Copy, from the entries below, each line where the word "frames" can be found.

STUDY MATERIAL
_ _ _ _ _
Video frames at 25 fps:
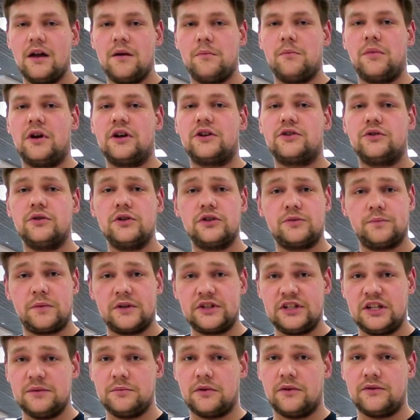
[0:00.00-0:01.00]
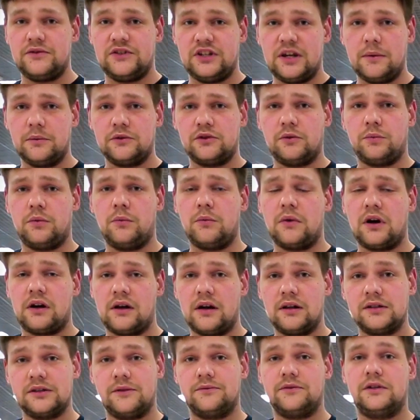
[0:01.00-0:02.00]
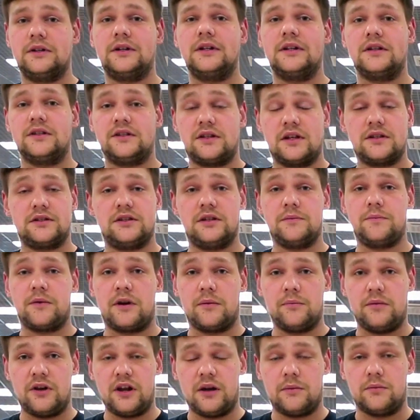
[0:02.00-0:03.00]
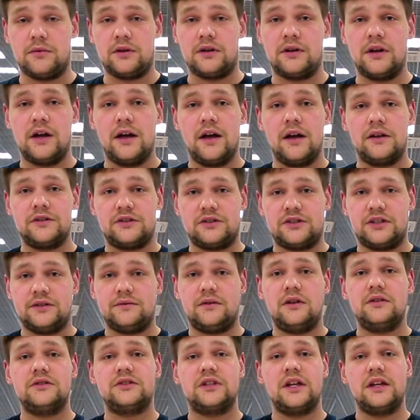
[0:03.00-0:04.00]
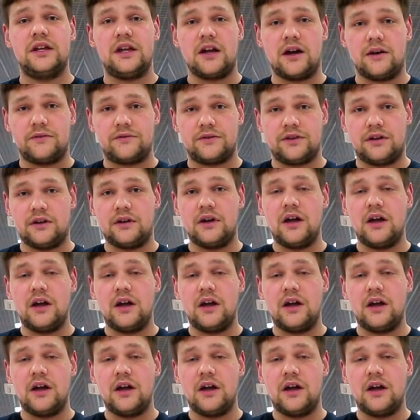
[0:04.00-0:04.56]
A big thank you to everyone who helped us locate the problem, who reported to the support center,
_ _ _ _ _
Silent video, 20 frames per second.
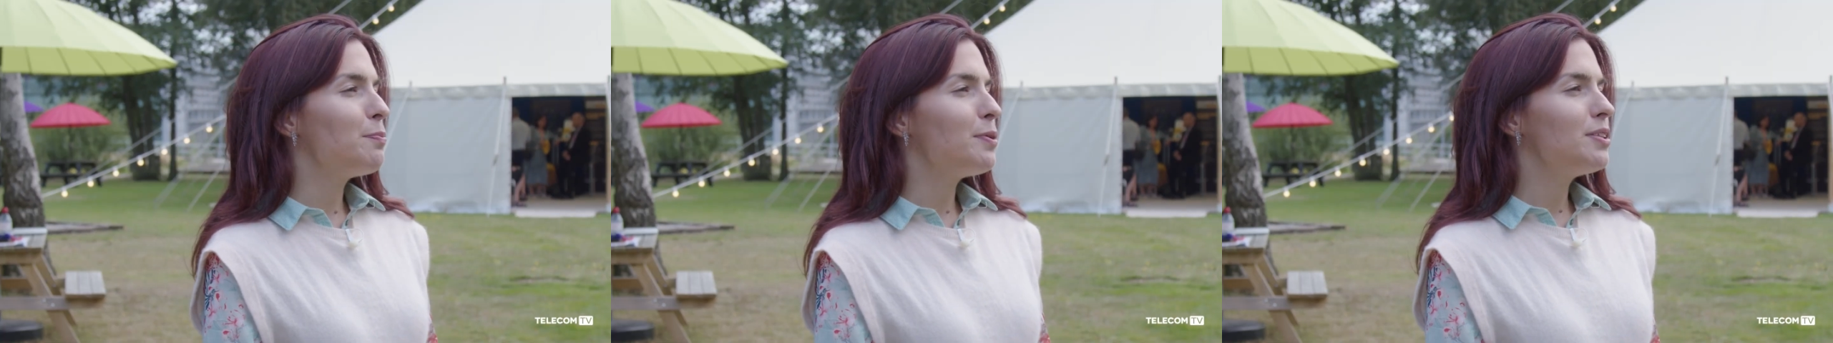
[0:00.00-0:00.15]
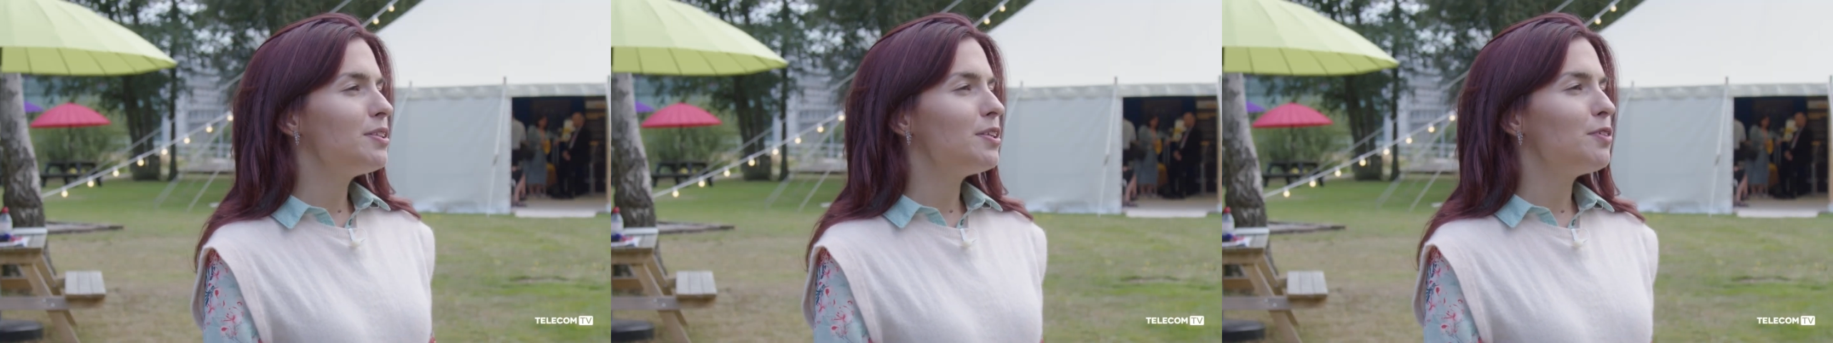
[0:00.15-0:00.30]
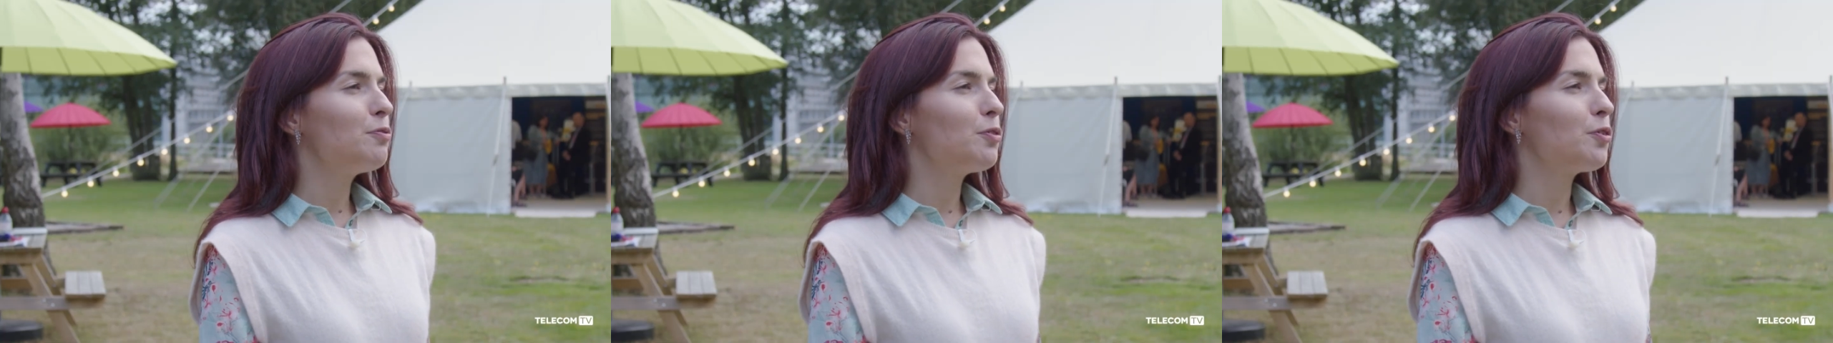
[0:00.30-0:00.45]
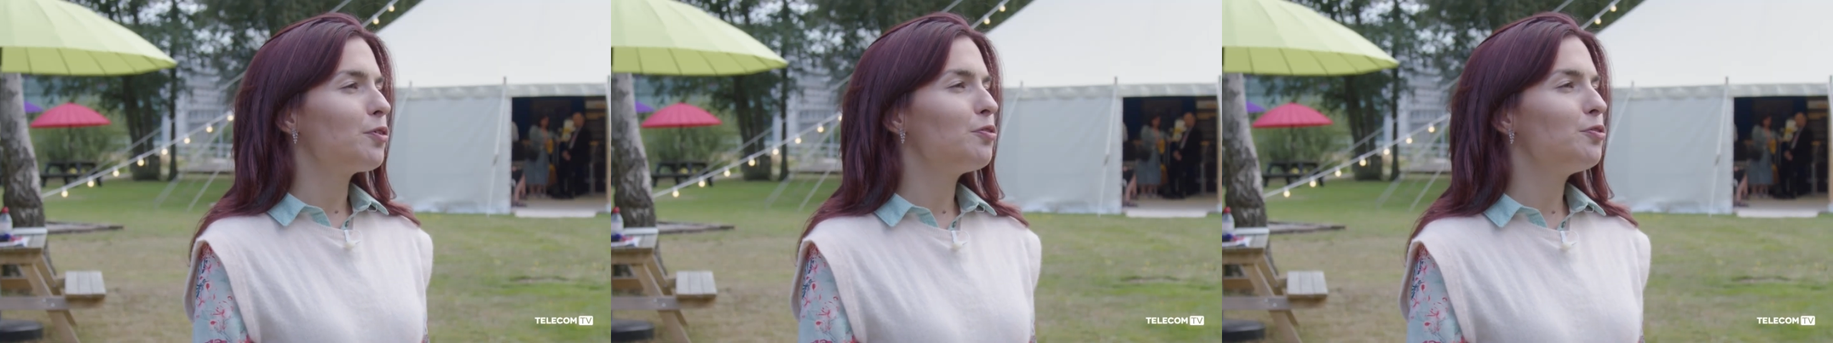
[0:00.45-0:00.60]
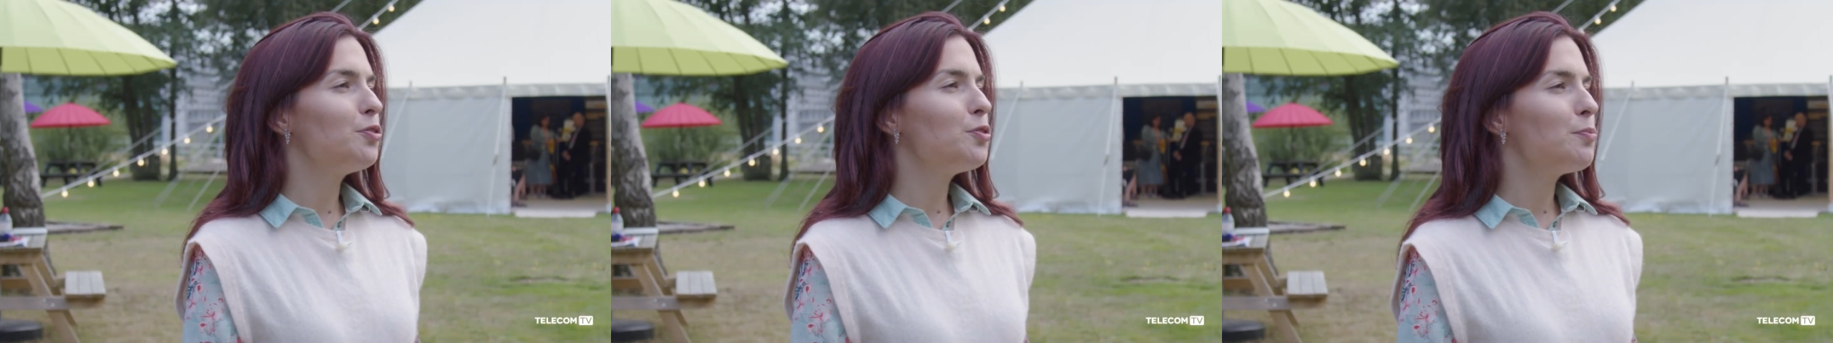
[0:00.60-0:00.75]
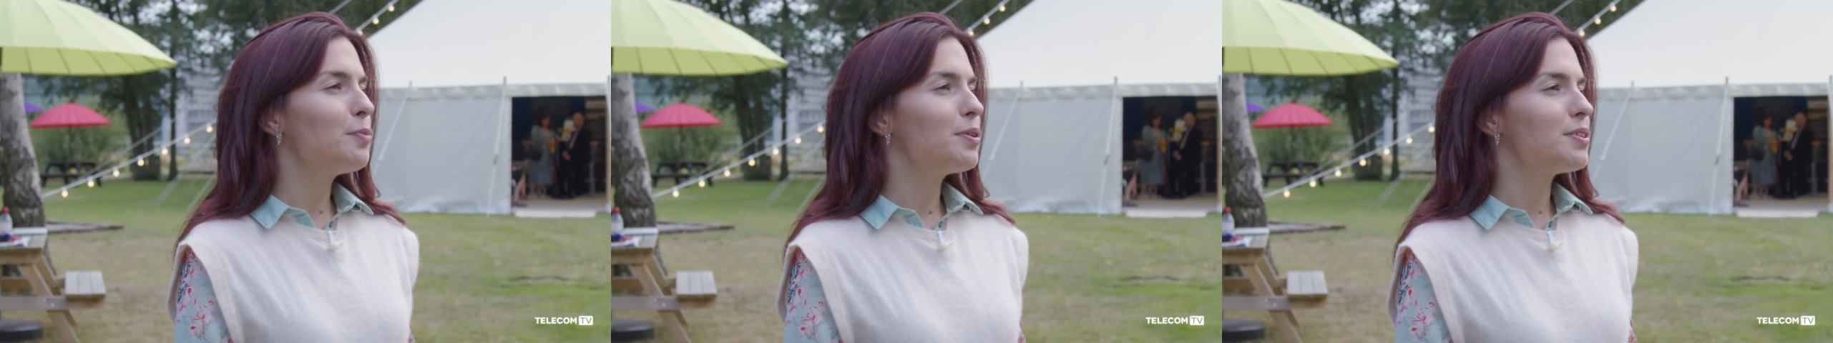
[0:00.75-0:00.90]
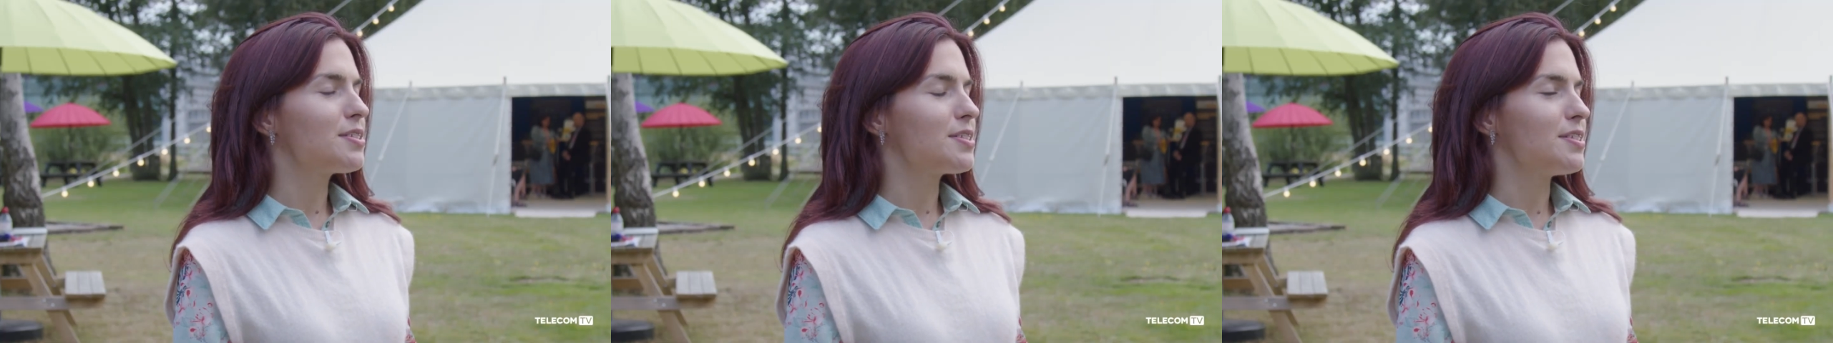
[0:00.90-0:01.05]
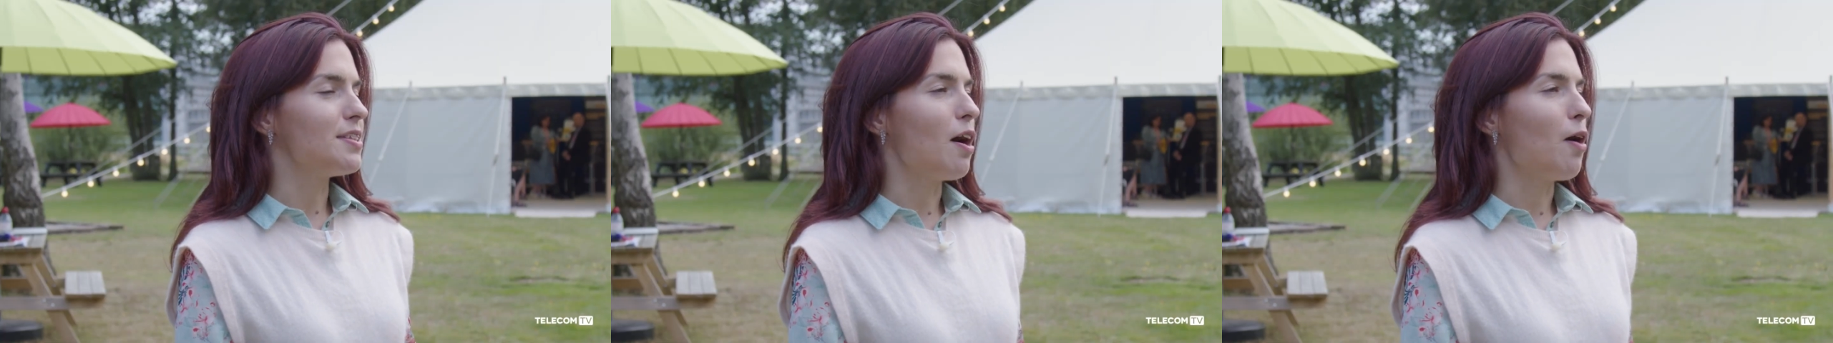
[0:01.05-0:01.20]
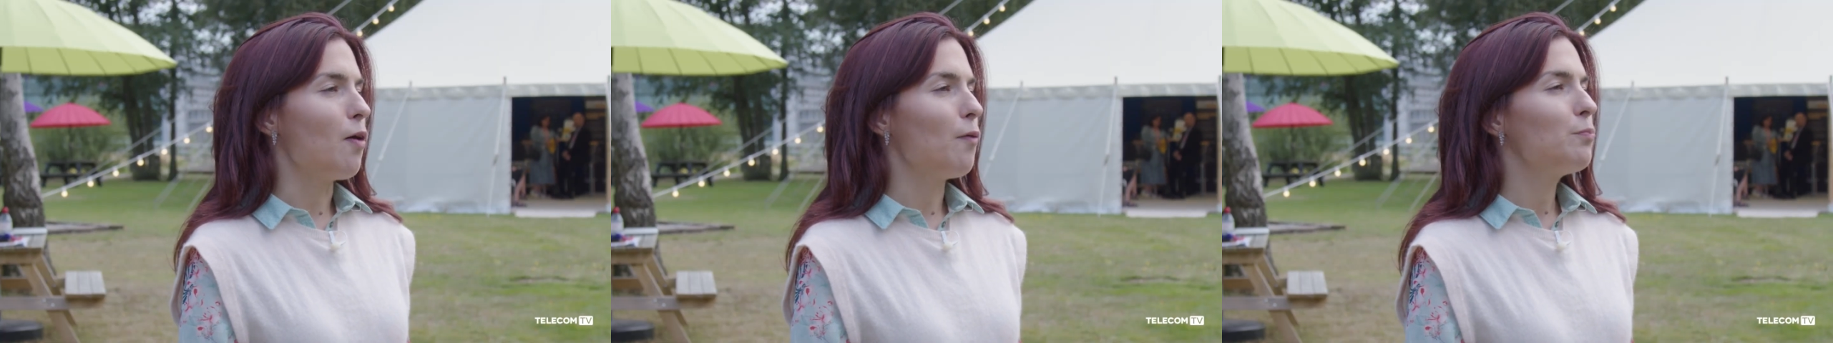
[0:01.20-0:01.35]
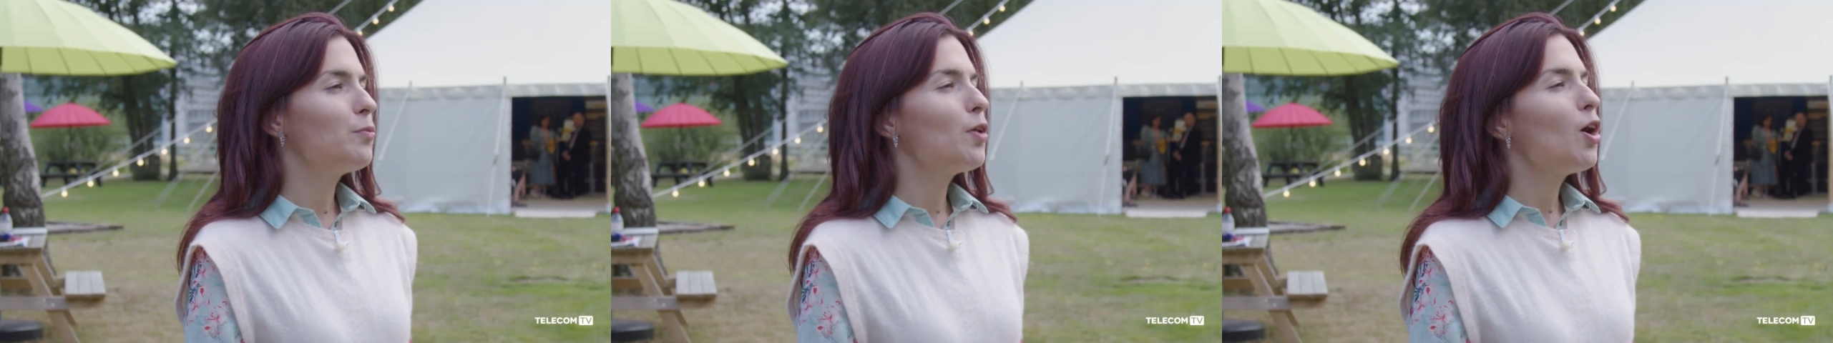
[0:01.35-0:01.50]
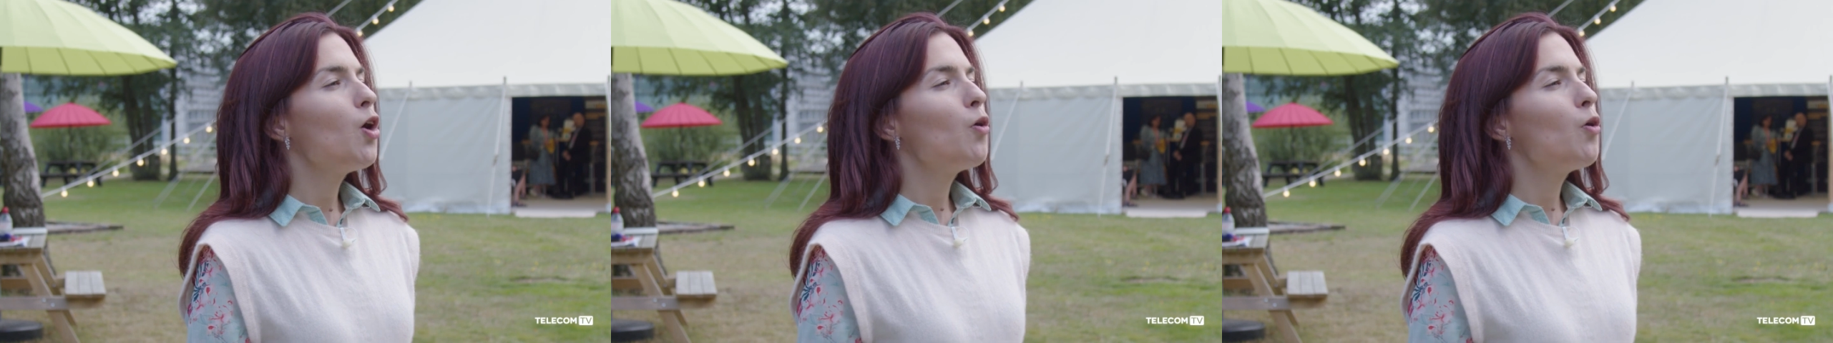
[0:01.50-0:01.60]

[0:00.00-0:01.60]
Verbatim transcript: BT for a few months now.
_ _ _ _ _
EXERCISE ANSWER
Video frames at 25 fps:
Silent video, 20 frames per second.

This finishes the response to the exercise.